[What the exercise asks] I'd like the entries that follow repeated exactly, with the pictures left out.

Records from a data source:
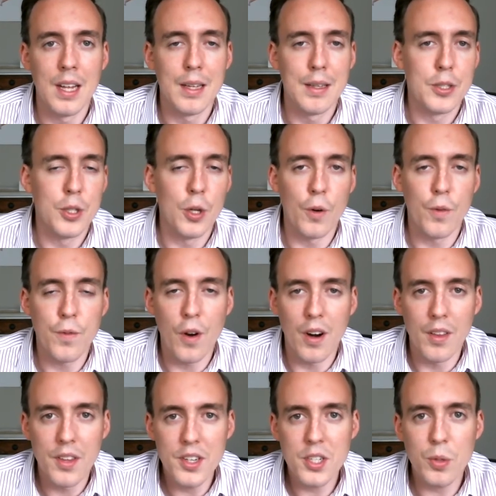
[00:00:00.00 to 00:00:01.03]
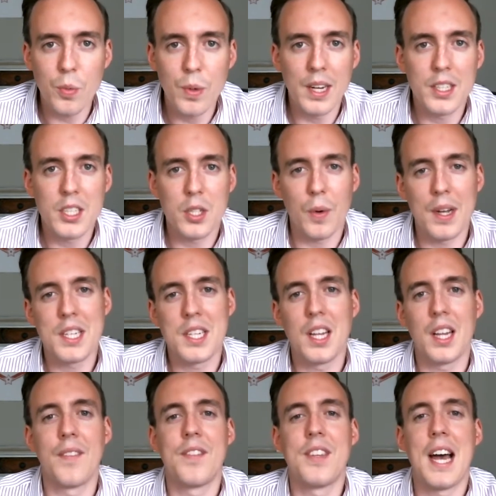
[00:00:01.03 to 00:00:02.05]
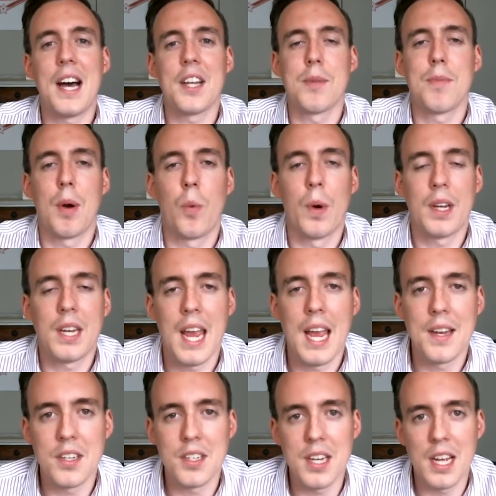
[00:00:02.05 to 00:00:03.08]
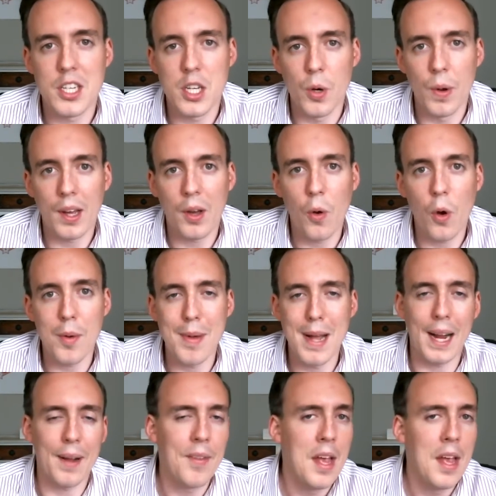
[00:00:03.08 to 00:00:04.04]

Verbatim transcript: so far this week. So I still have doubts about what Kansas State's doing at quarterback.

[Answer space]
[00:00:00.00 to 00:00:01.03]
[00:00:01.03 to 00:00:02.05]
[00:00:02.05 to 00:00:03.08]
[00:00:03.08 to 00:00:04.04]

Verbatim transcript: so far this week. So I still have doubts about what Kansas State's doing at quarterback.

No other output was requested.